Let $f \in C^1(\mathbb R, \mathbb R)$ and suppose $ \tag{H} \vert f(x) \vert\le \frac{1}{2}\vert x \vert + 3, \quad \forall x \in \mathbb R. $
Then, every solution of $ x'(t)+x(t)+f(x(t))=0, \quad t \in \mathbb R $ is bounded on $[0,+\infty]$.
First of all, I would like to say that the text has been copied correctly: I mean, it's really $[0,+\infty]$ so I suppose the author wants me to prove $\displaystyle \lim_{t \to +\infty} x(t) <\infty$. Indeed, boundedness on $[0,+\infty)$ is quite obvious, because we have global existence (its enough to write the equation as $x'=-x-f(x)$ and to observe that the RHS is sublinear thanks to $(H)$).
So, we have to prove $\displaystyle \lim_{t \to +\infty} x(t) <\infty$. How can we do?
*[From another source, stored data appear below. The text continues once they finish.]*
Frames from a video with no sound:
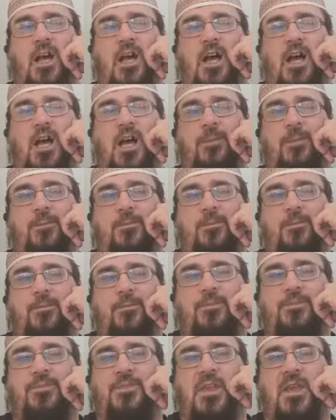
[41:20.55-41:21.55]
um,
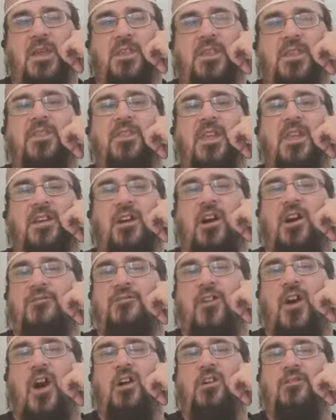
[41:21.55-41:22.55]
they are
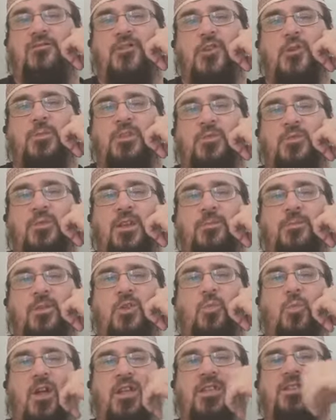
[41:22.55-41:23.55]
far and few between, but
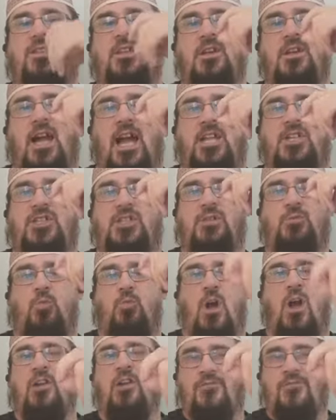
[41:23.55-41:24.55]
the ones that actually
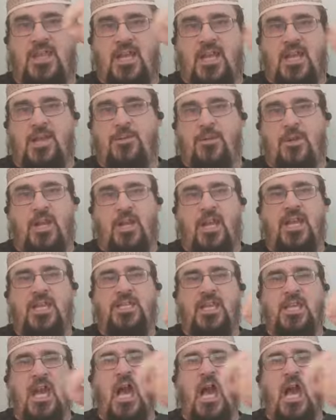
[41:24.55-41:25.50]
work for their communities,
I've got some ideas but I can't conclude. First, I observe that the problem is autonomous: this implies that solutions are either constant either monotonic.
First idea: I've fixed $x_0 \in \mathbb R$ and I've written the equivalent integral equation: $ x(t) = x_0 - \int_0^t [x(s)+f(x(s))]ds $
Taking the absolute value and making some rough estimates, we get $ \vert x(t) \vert \le \vert x_0 \vert + \left\vert \int_0^t [x(s)+f(x(s))]ds \right\vert \le \vert x_0 \vert + \int_0^t \frac{3}{2}\left\vert x(s) \right\vert +3 ds $ but now I don't know how to conclude. Gronwall's lemma? But how can I use it?
Second idea: if $x_0 \in \mathbb R$ is s.t. $x_0 +f(x_0) \neq 0$, the solution of the Cauchy problem is not constant. I can divide both members of equation and I obtain (integrating on $[0,t]$) $ -t=\int_0^t \frac{dx}{x+f(x)} $ Now I let $t \to +\infty$ but... what can I conclude?